* What is required *
Skipping each picture, output the entries exactly as they stand below.

==============================

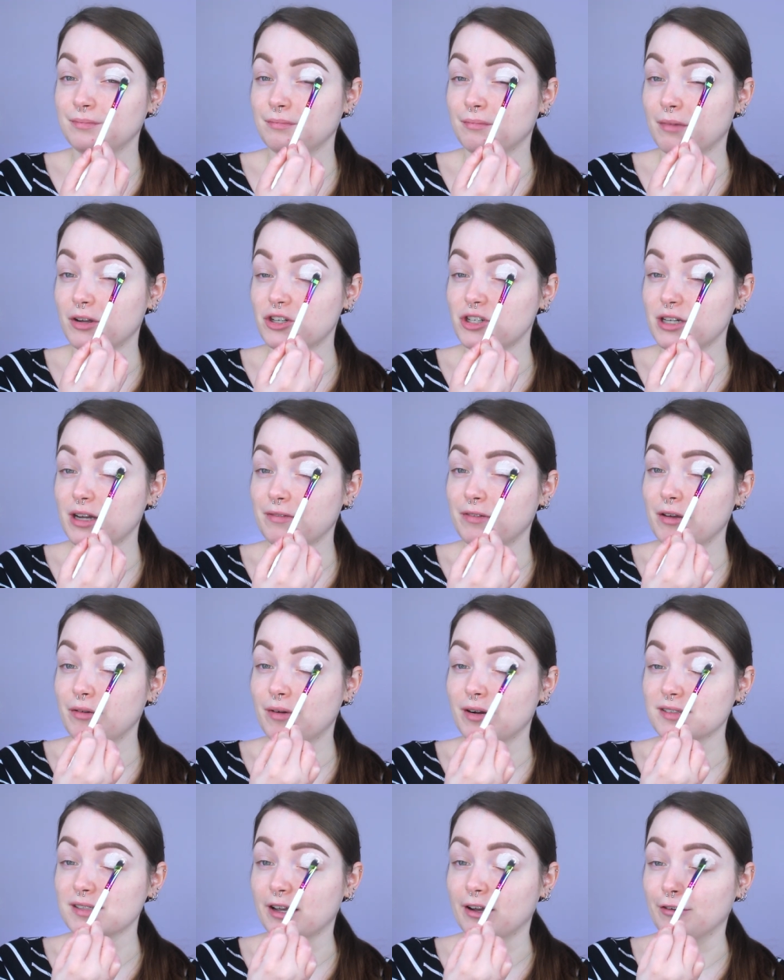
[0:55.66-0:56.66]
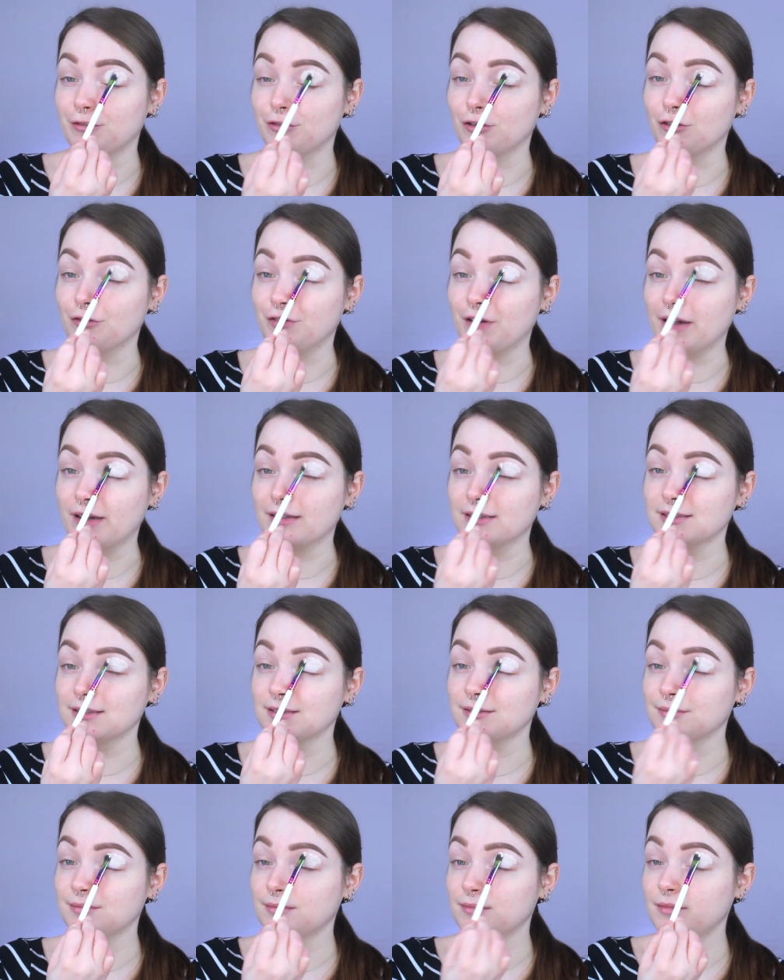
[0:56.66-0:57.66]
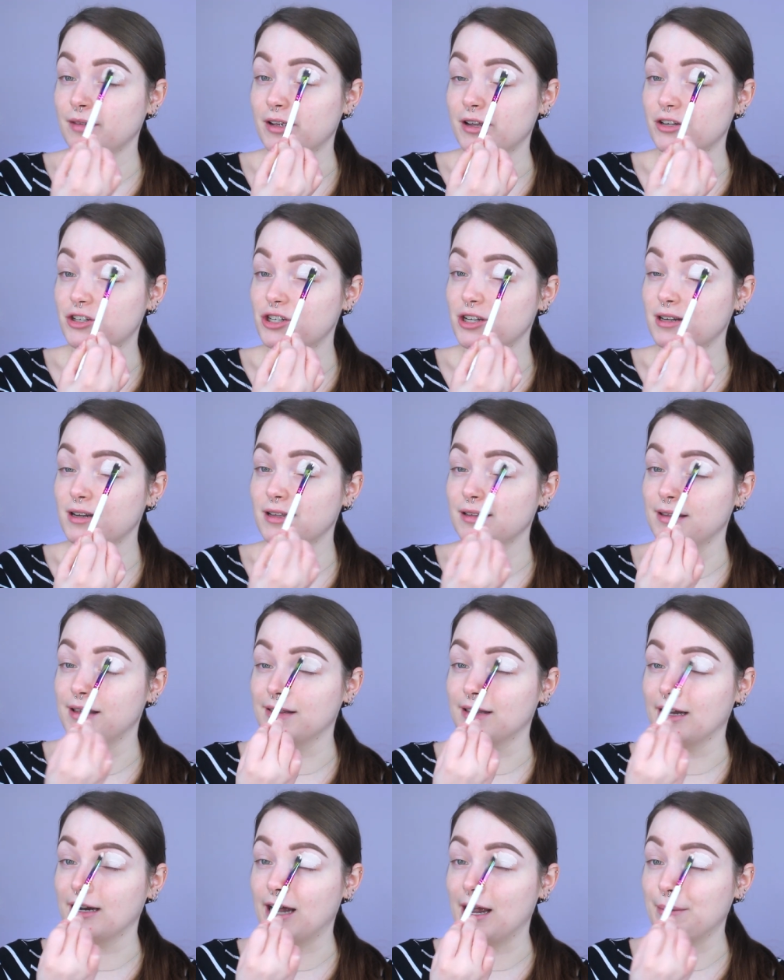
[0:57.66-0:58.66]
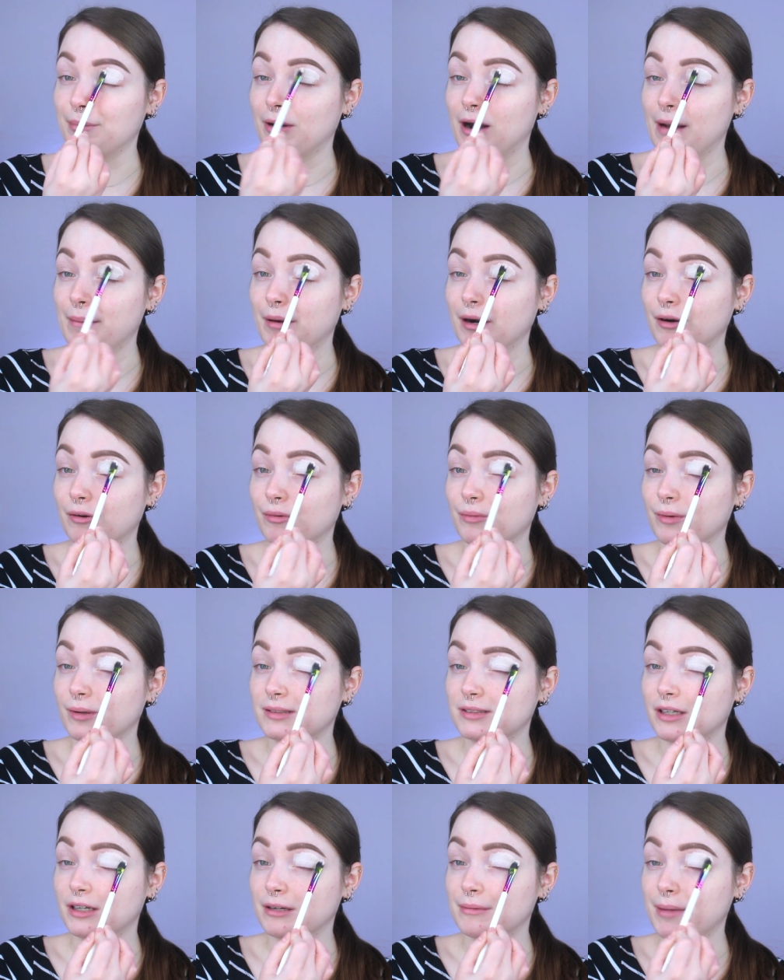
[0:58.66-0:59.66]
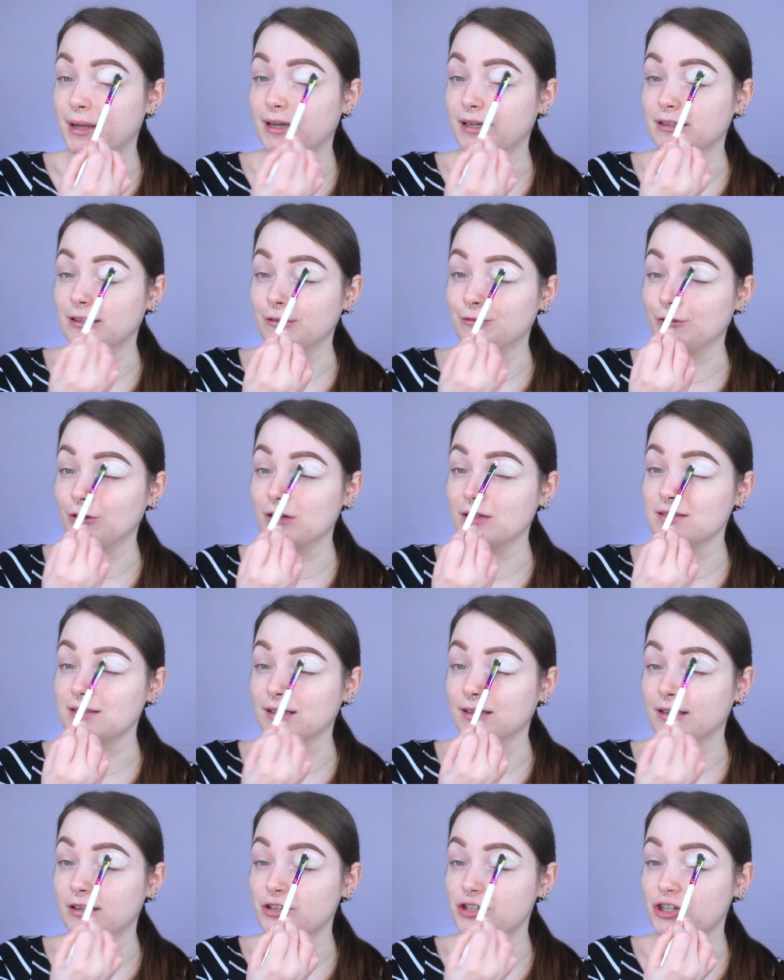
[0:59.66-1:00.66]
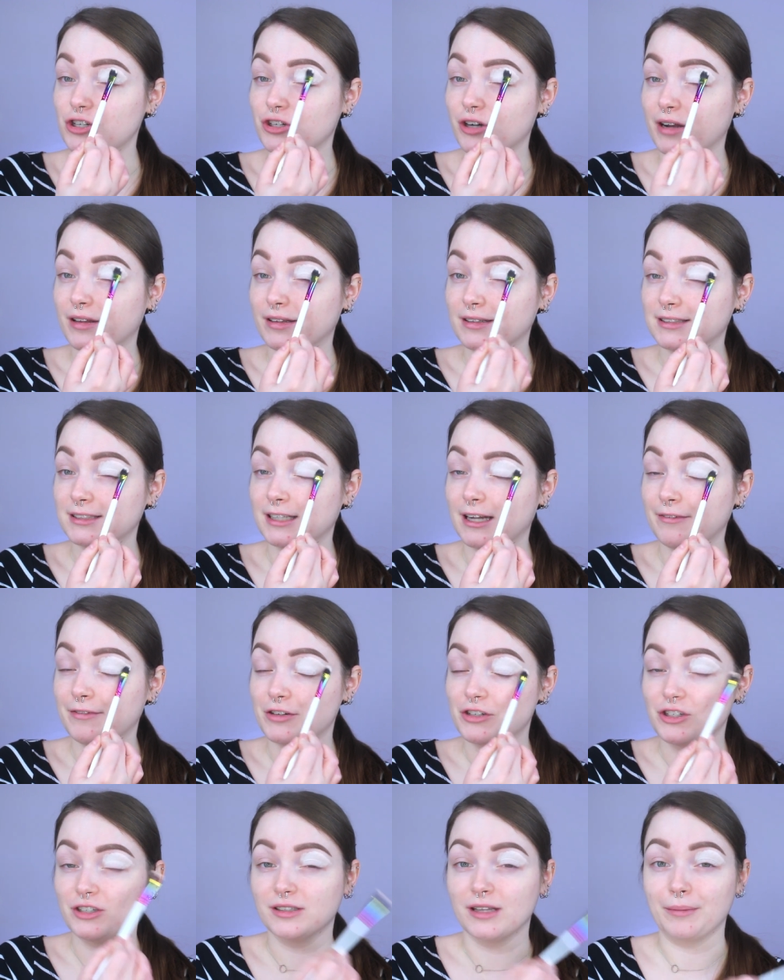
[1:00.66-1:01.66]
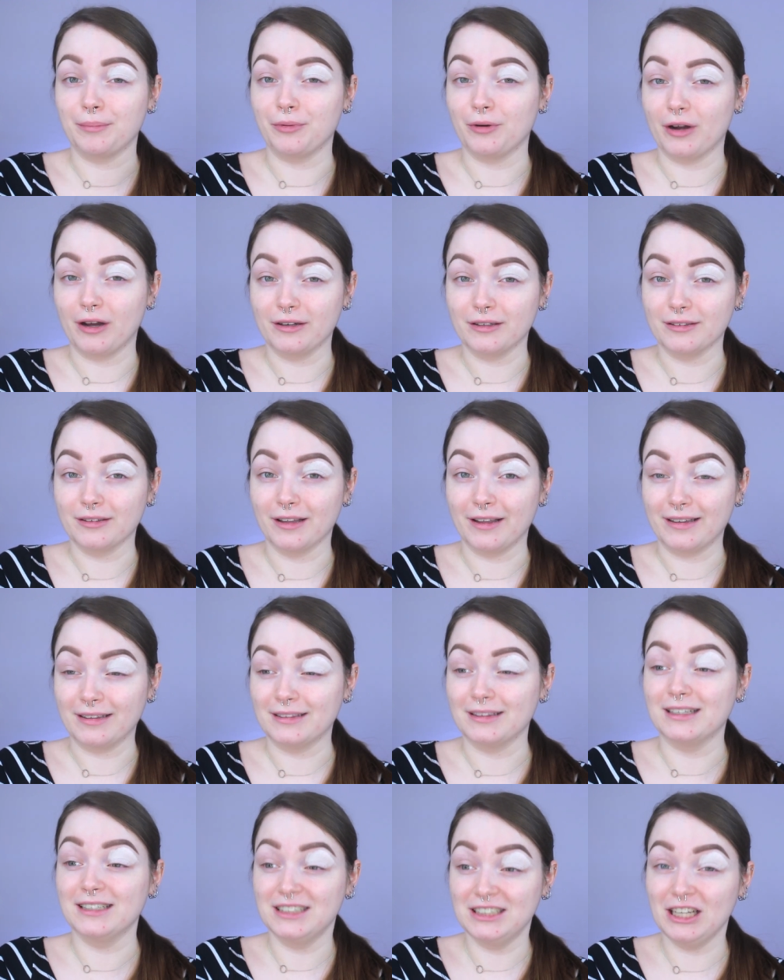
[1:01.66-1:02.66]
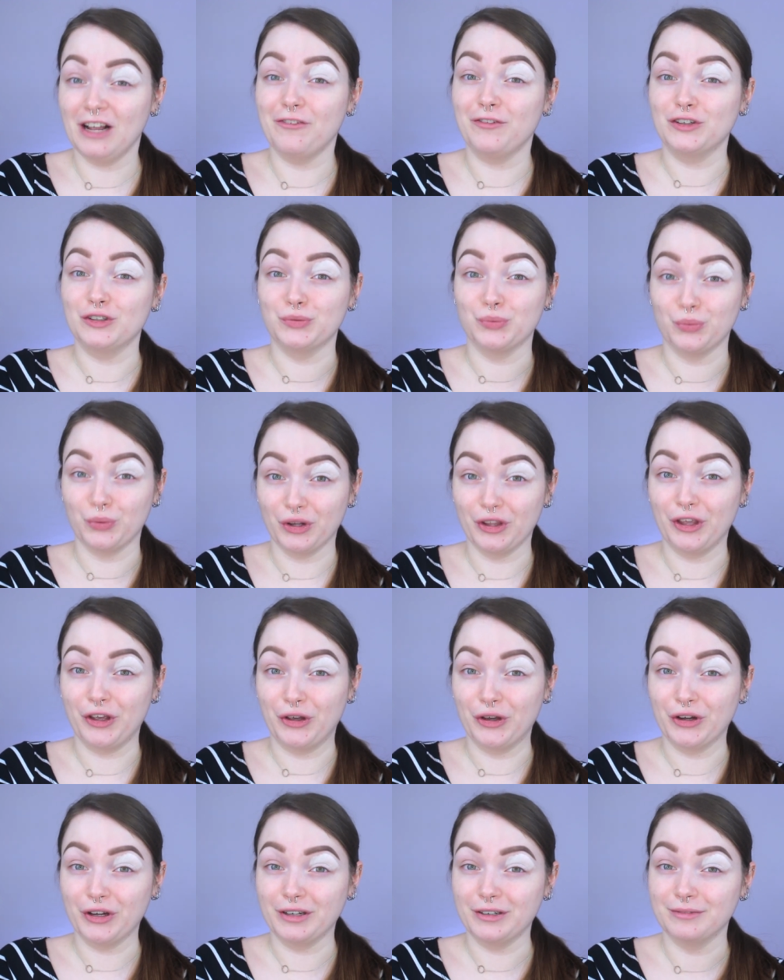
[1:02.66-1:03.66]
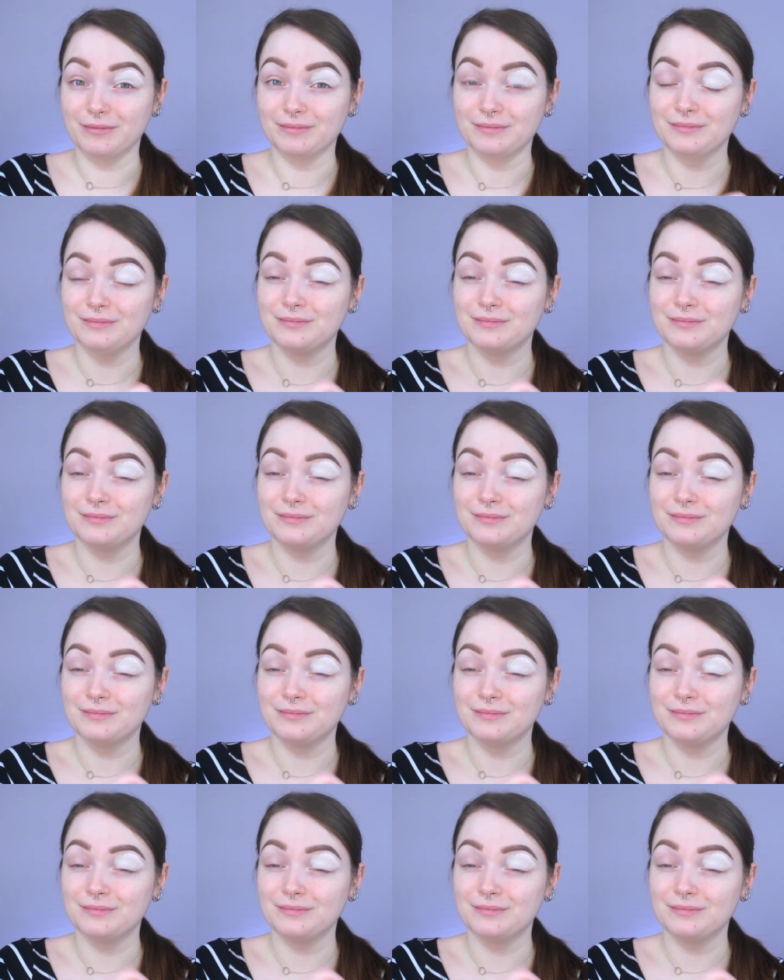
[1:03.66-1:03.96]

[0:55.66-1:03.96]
But she definitely wears like a full face. And she didn't think that eye primer was gonna make a difference. And then she tried this stuff and she's like, Breyonna, like, this stuff is really good.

==============================

* Task response *
[0:55.66-0:56.66]
[0:56.66-0:57.66]
[0:57.66-0:58.66]
[0:58.66-0:59.66]
[0:59.66-1:00.66]
[1:00.66-1:01.66]
[1:01.66-1:02.66]
[1:02.66-1:03.66]
[1:03.66-1:03.96]

[0:55.66-1:03.96]
But she definitely wears like a full face. And she didn't think that eye primer was gonna make a difference. And then she tried this stuff and she's like, Breyonna, like, this stuff is really good.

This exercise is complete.